Dado que los pueblos son anónimos y están atomizados, pueden tener dificultades para orientarse hacia un comportamiento colectivo. Un ejemplo típico de esto es el evento de Gezi. Porque, como se vio en el evento de Gezi, el movimiento popular no organizado está condenado a extinguirse o a ser reprimido por el aparato represivo del Estado. Estos eventos anónimos que surgen de manera desorganizada, aunque se recuerdan como una experiencia importante en la sociedad, no pueden dejar mucha huella. Sin embargo, así como cada evento o formación es una lección desde el punto de vista social, sin duda el evento de Gezi también constituyó una lección social muy importante. Tanto es así que, la lección aprendida del evento de Gezi, aunque no haya sido apoyada por grupos o sectores organizados, es que se comprendió que los movimientos populares pueden sacudir la política. A pesar del destino que sufrió el evento de Gezi, debe saberse que los eventos sociales tienen un lugar muy importante en el desarrollo social como experiencias extraordinariamente útiles para los pueblos. En otras palabras, la importancia de las crisis es grande en términos de desencadenar la movilización popular. 
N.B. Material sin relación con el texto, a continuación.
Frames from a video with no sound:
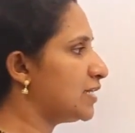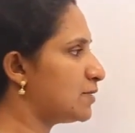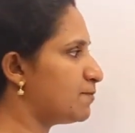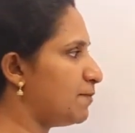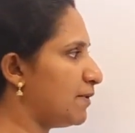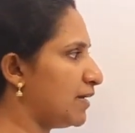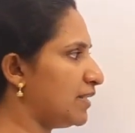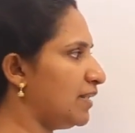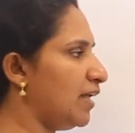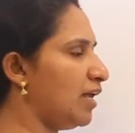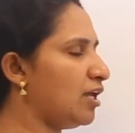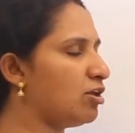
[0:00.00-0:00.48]
as
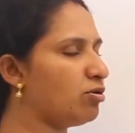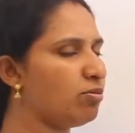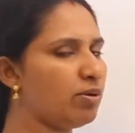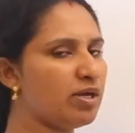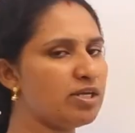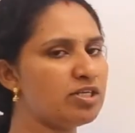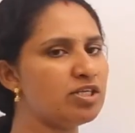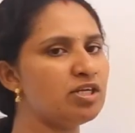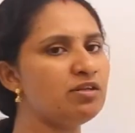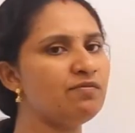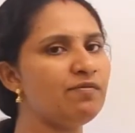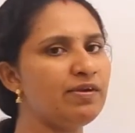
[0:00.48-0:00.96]
per the
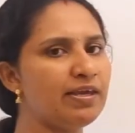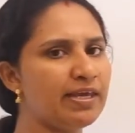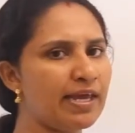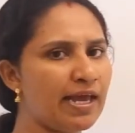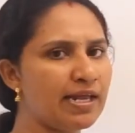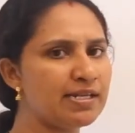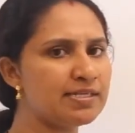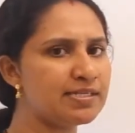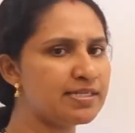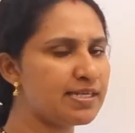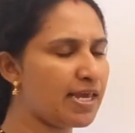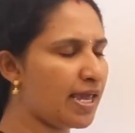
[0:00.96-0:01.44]
equation we
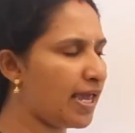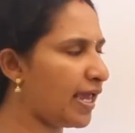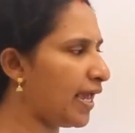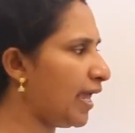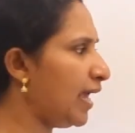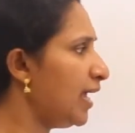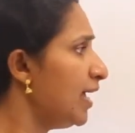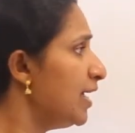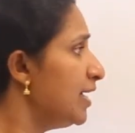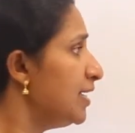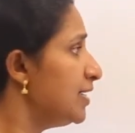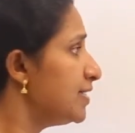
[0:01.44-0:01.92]
can
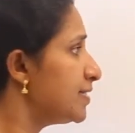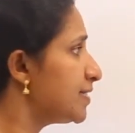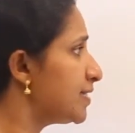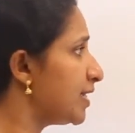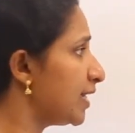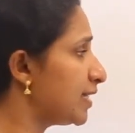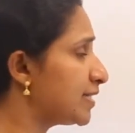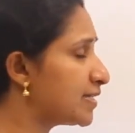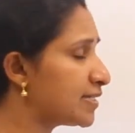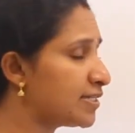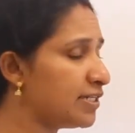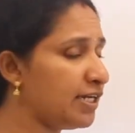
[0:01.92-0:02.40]
say
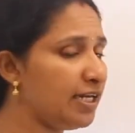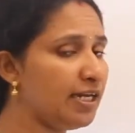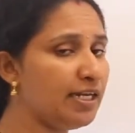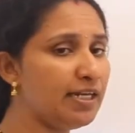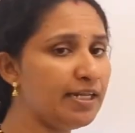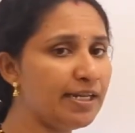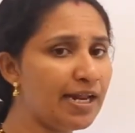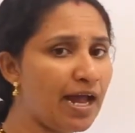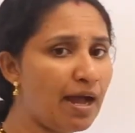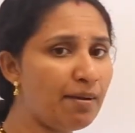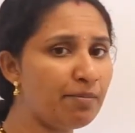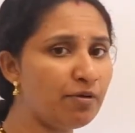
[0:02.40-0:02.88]

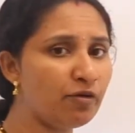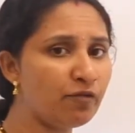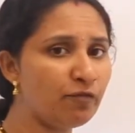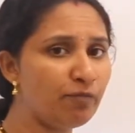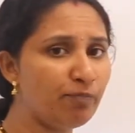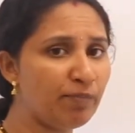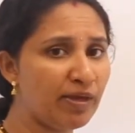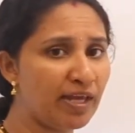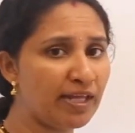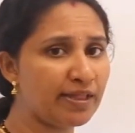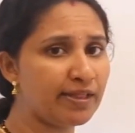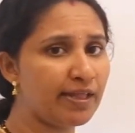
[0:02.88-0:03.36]
16 gram
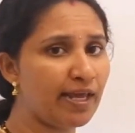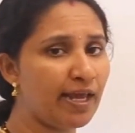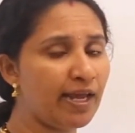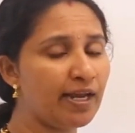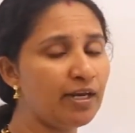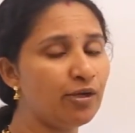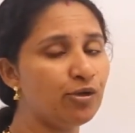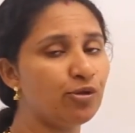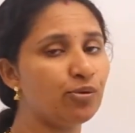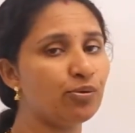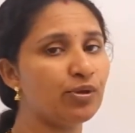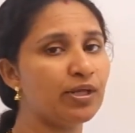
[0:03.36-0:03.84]
of
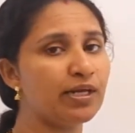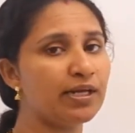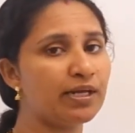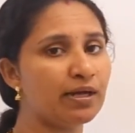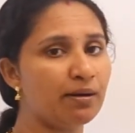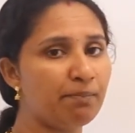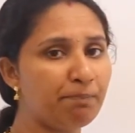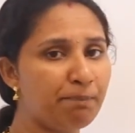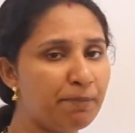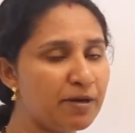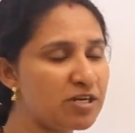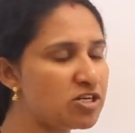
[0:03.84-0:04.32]
methane during
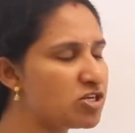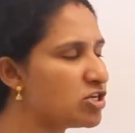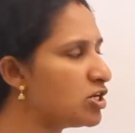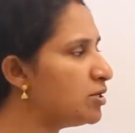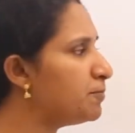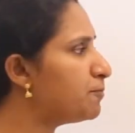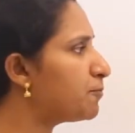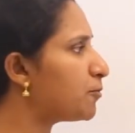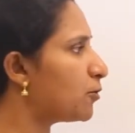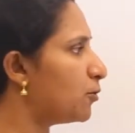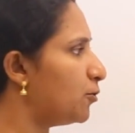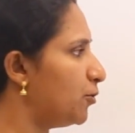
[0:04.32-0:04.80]

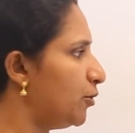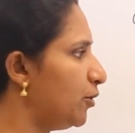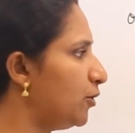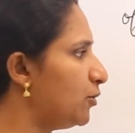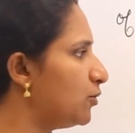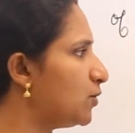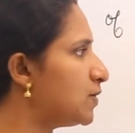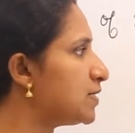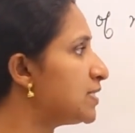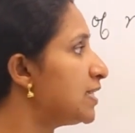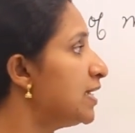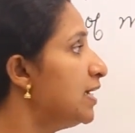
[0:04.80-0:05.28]
combustion
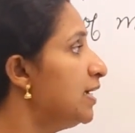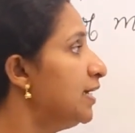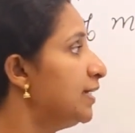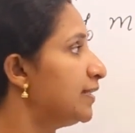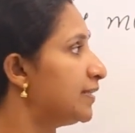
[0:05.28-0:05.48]
produce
Sin embargo, dado que poner los movimientos sociales en una posición organizada contra el sistema excede el límite de los sindicatos, esto trasciende el ámbito sindical y entra en el campo de actividad de los partidos políticos. Si hoy la unión del capital interno, que se ha fusionado con el capital extranjero, y el gobierno pueden arrastrar al pueblo a la pobreza ejerciendo presión imperialista sobre la sociedad, los responsables de esto no deben ser vistos como los pueblos que no pueden organizarse, sino como las organizaciones políticas que no se consideran responsables de guiar al pueblo de manera organizada. El problema de Turquía, arrastrada a una profunda crisis, no es quién será el presidente o por cuánta vez lo será. Ni siquiera son las ambiciones de cargo y posición de los izquierdistas del pasado que, dignándose a expresar el teatro presidencial casi como portavoces oficiales, lo defienden descaradamente en nombre de la ley. La lucha actual de nuestro pueblo debe estar dirigida contra todas estas estructuras de farsa que se han rendido al imperialismo. En esta lucha, en las primeras filas deben estar las organizaciones de izquierda capaces de liderar a la sociedad.